ACTIVITY -> Give back every record exactly, with its pictures left out.

===

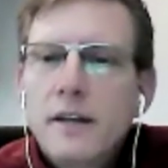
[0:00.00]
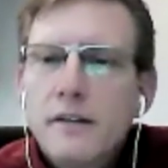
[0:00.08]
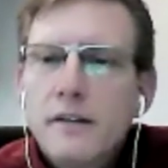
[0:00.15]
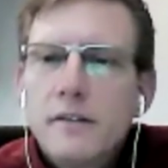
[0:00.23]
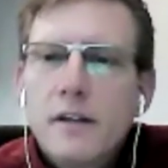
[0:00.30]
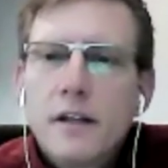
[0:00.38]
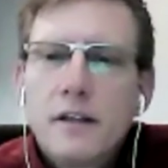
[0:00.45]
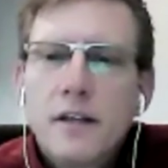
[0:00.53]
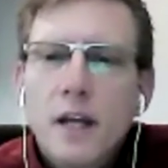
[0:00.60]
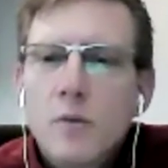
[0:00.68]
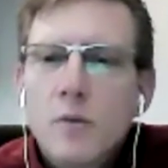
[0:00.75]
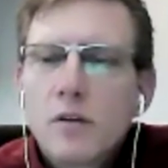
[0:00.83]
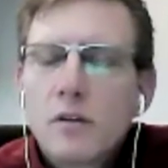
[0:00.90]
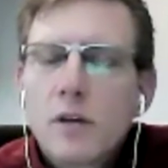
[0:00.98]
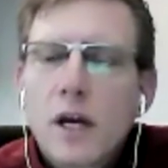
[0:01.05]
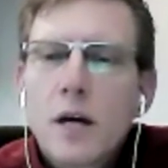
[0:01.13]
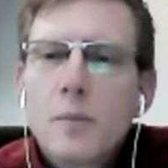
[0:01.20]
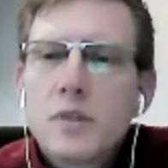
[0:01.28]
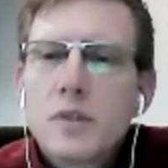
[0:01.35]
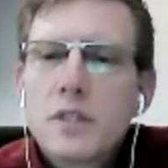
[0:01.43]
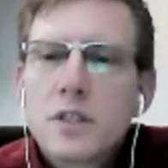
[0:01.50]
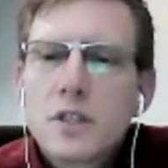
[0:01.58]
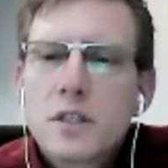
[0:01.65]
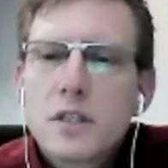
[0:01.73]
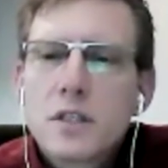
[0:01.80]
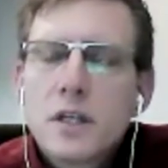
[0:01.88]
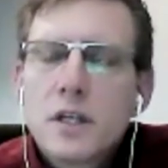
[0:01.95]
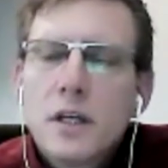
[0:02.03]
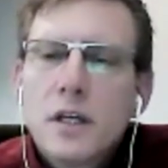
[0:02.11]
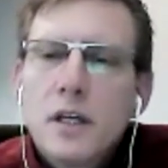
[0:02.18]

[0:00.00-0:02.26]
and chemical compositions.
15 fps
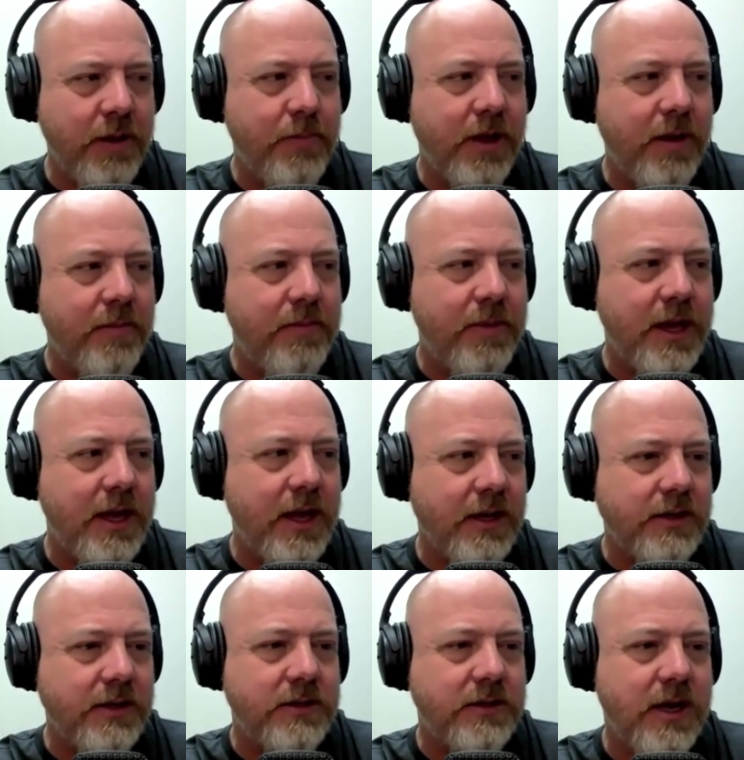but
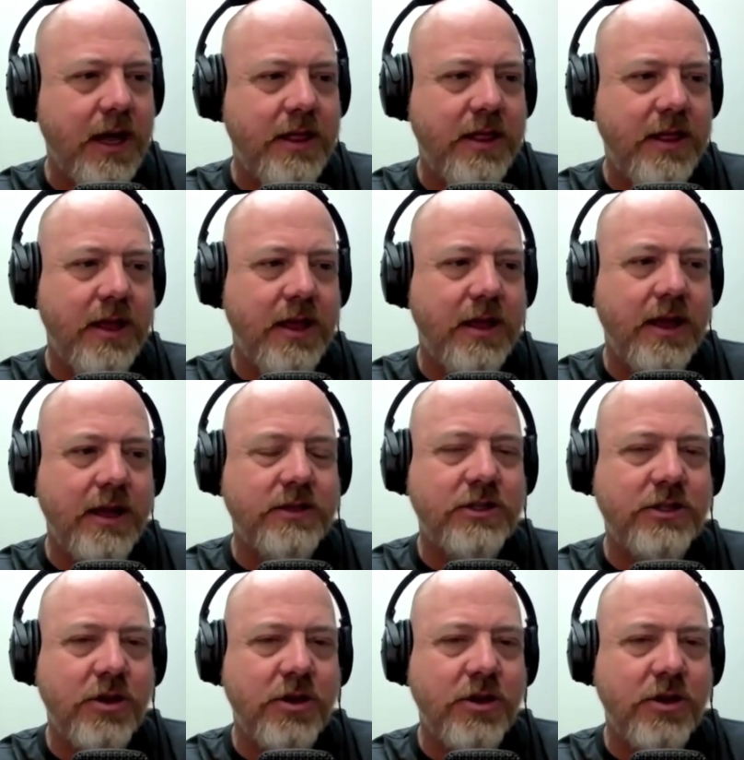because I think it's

===

EXPECTED ANSWER ->
[0:00.00]
[0:00.08]
[0:00.15]
[0:00.23]
[0:00.30]
[0:00.38]
[0:00.45]
[0:00.53]
[0:00.60]
[0:00.68]
[0:00.75]
[0:00.83]
[0:00.90]
[0:00.98]
[0:01.05]
[0:01.13]
[0:01.20]
[0:01.28]
[0:01.35]
[0:01.43]
[0:01.50]
[0:01.58]
[0:01.65]
[0:01.73]
[0:01.80]
[0:01.88]
[0:01.95]
[0:02.03]
[0:02.11]
[0:02.18]

[0:00.00-0:02.26]
and chemical compositions.
15 fps
but
because I think it's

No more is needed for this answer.